Medical tourism is a growing sector in India. In October 2015, India’s medical tourism sector was estimated to be worth US$3 billion. It is projected to grow to $7–8 billion by 2020. According to the Confederation of Indian Industries (CII), the primary reason that attracts medical value travel to India is cost-effectiveness, and treatment from accredited facilities at par with developed countries at much lower cost. The Medical Tourism Market Report: 2015 found that India was “one of the lowest cost and highest quality of all medical tourism destinations, it offers wide variety of procedures at about one-tenth the cost of similar procedures in the United States.”[1]

Foreign patients travelling to India to seek medical treatment in 2012, 2013 and 2014 numbered 171,021, 236,898, and 184,298 respectively.[2] Traditionally, the United States and the United Kingdom have been the largest source countries for medical tourism to India.

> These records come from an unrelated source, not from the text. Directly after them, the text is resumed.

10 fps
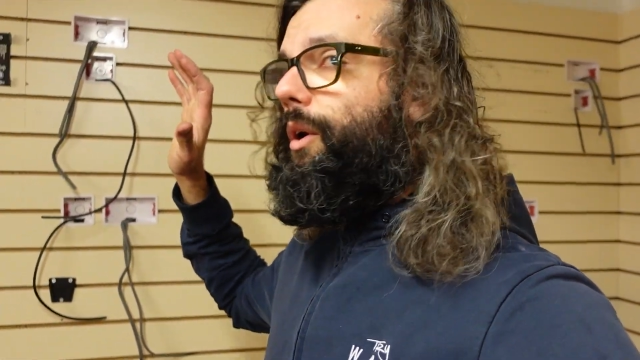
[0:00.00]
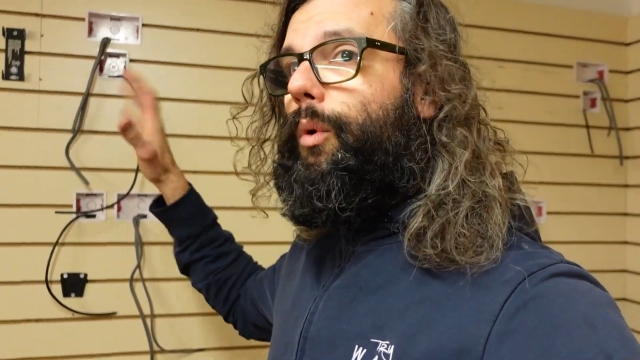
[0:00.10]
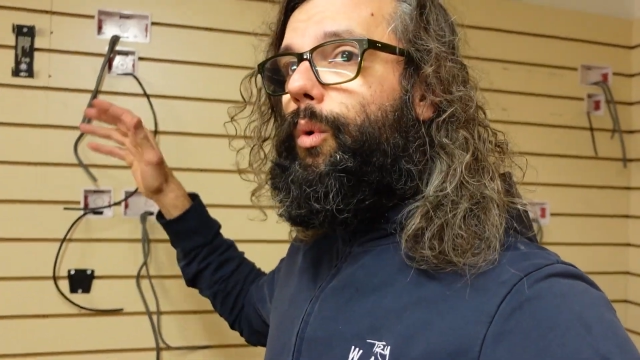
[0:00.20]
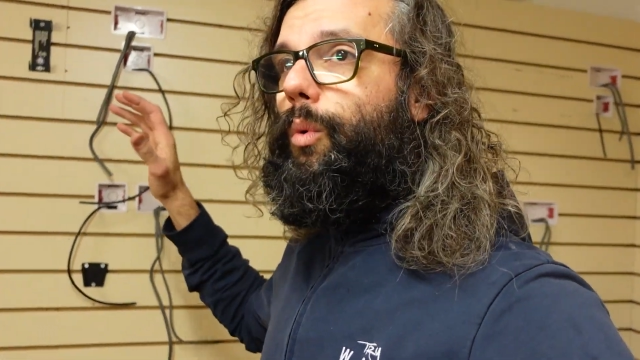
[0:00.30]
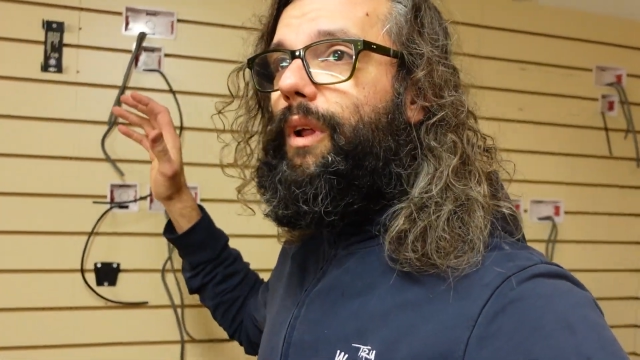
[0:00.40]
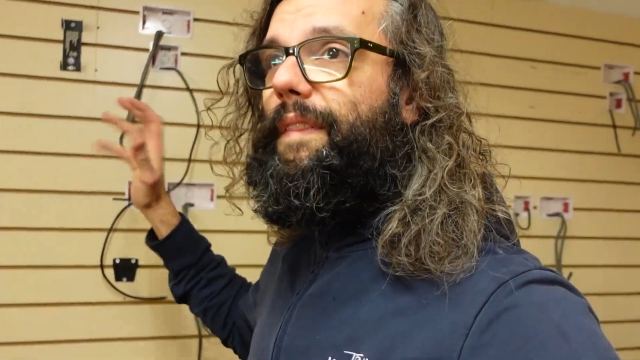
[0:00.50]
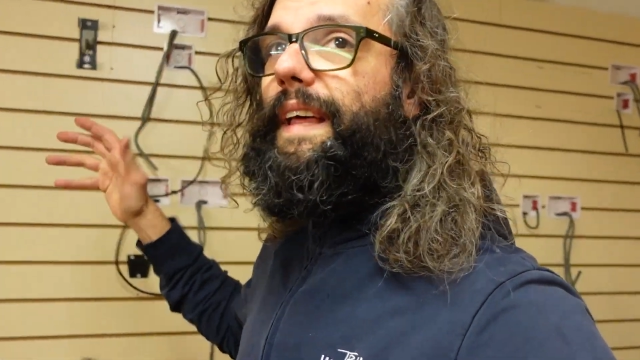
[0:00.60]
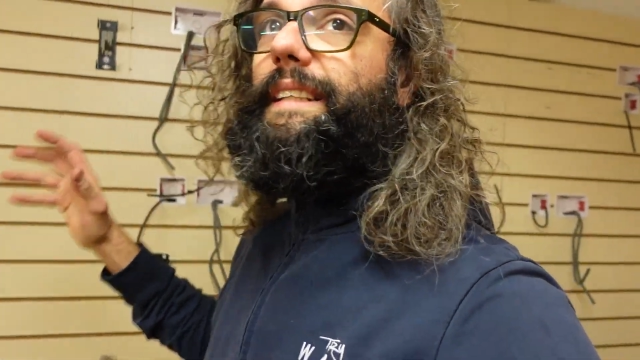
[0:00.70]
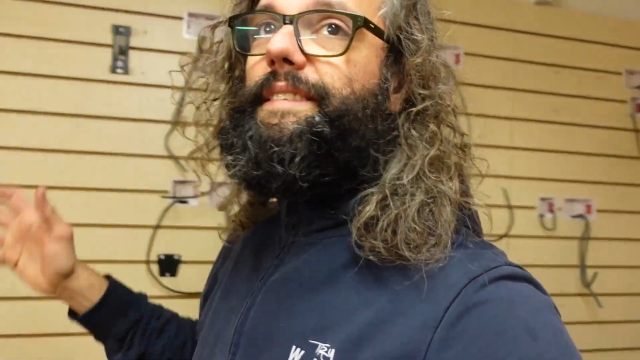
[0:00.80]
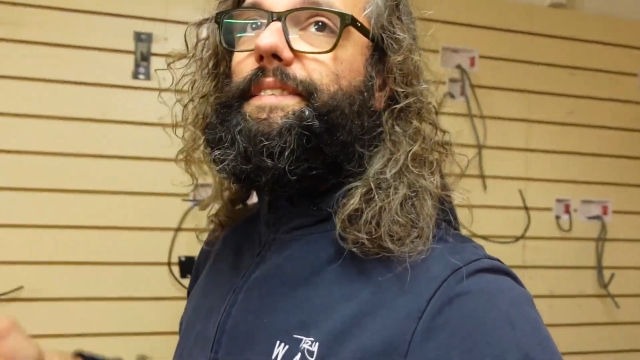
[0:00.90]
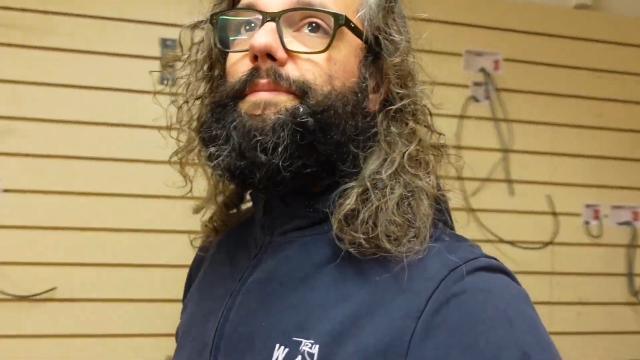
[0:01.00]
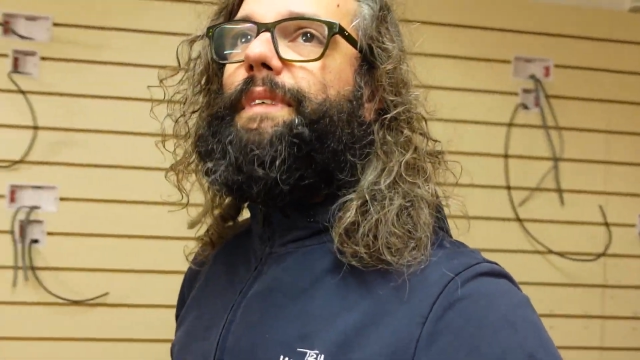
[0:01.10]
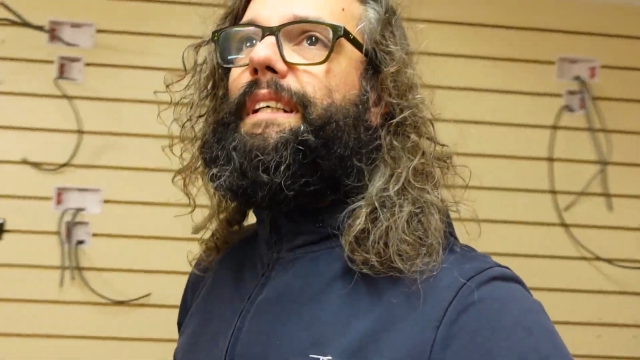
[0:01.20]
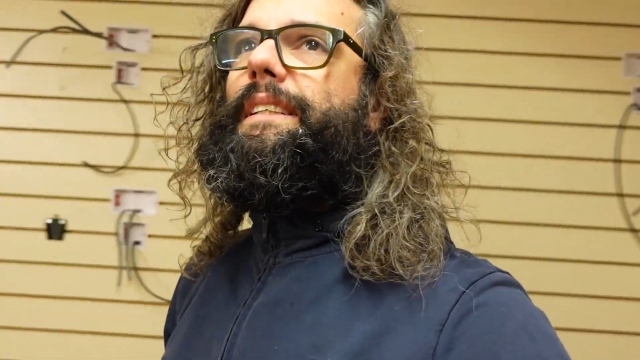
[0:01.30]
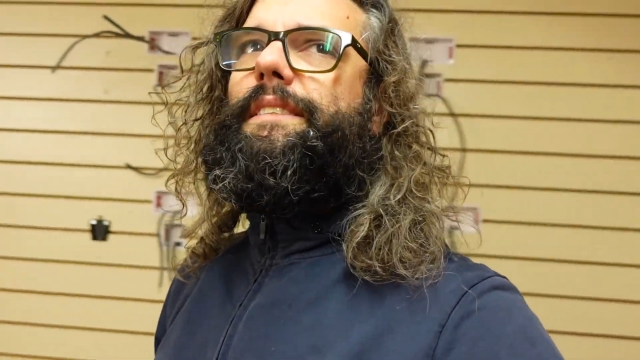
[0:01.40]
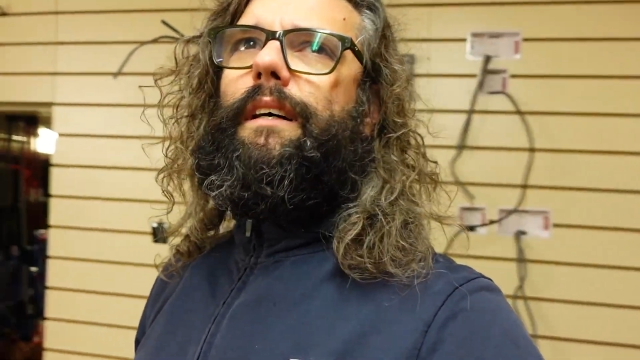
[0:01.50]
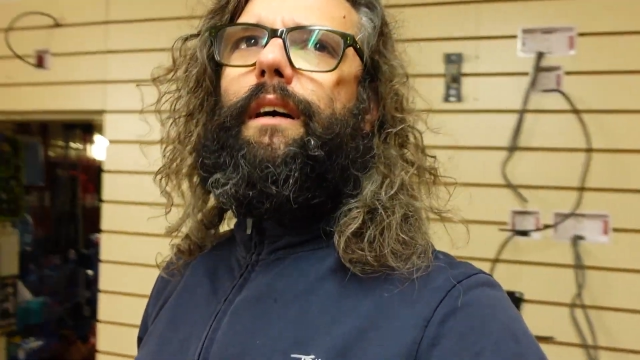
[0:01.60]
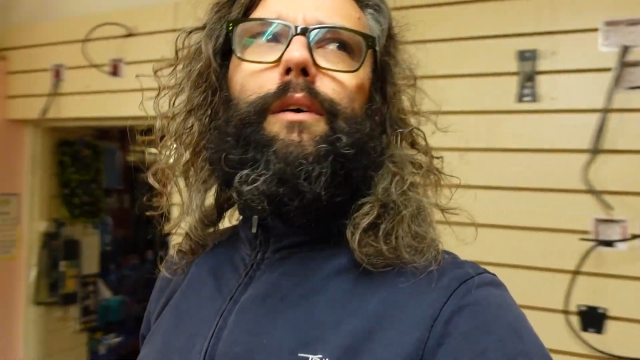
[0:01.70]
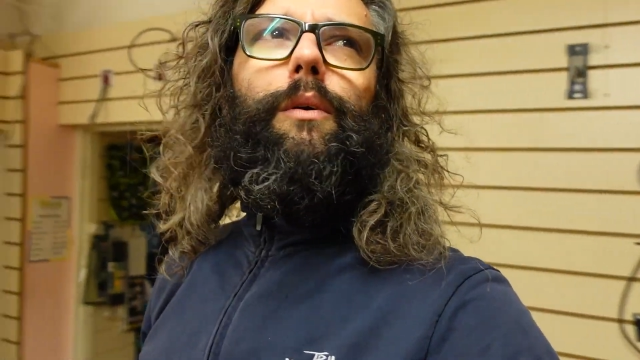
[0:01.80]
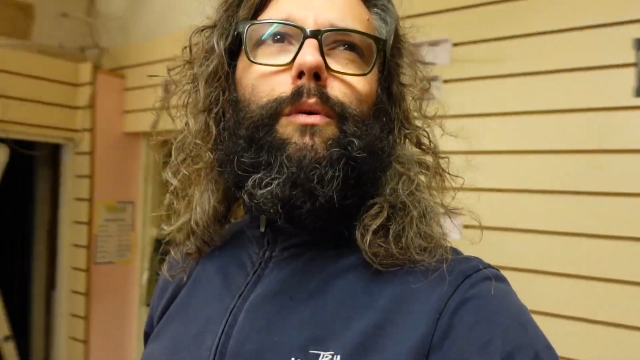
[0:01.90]
all these.
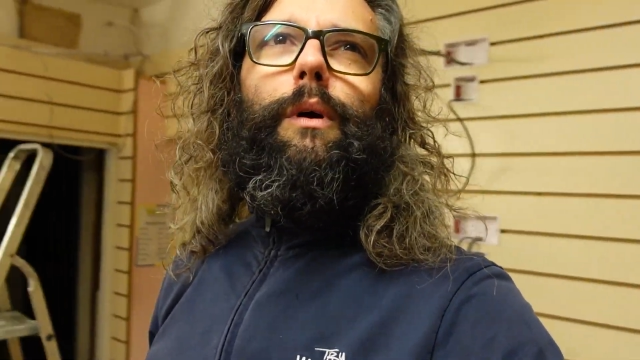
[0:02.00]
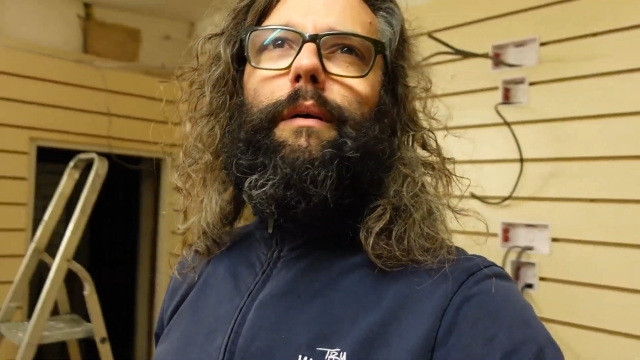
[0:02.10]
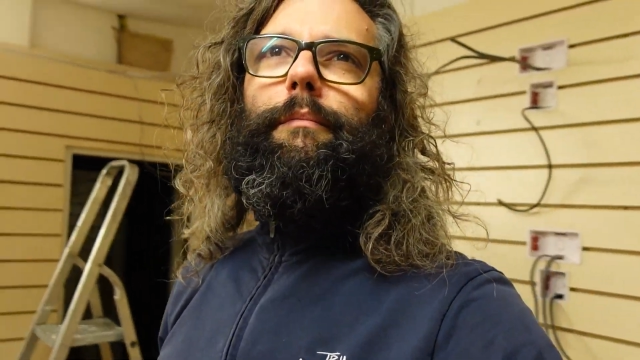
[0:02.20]
So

However, according to a CII-Grant Thornton report released in October 2015, Bangladeshis and Afghans accounted for 34% of foreign patients, the maximum share, primarily due to their close proximity with India and poor healthcare infrastructure. Russia and the Commonwealth of Independent States (CIS) accounted for 30% share of foreign medical tourist arrivals. Other major sources of patients include Africa and the Middle East, particularly the Persian Gulf countries.[3] In 2015, India became the top destination for Russians seeking medical treatment.[4] Chennai, Kolkata, Mumbai, Hyderabad, Bangalore and the National Capital Region received the highest number of foreign patients primarily from South Eastern countries, with Chennai having come to be known as “India’s health capital”.[5]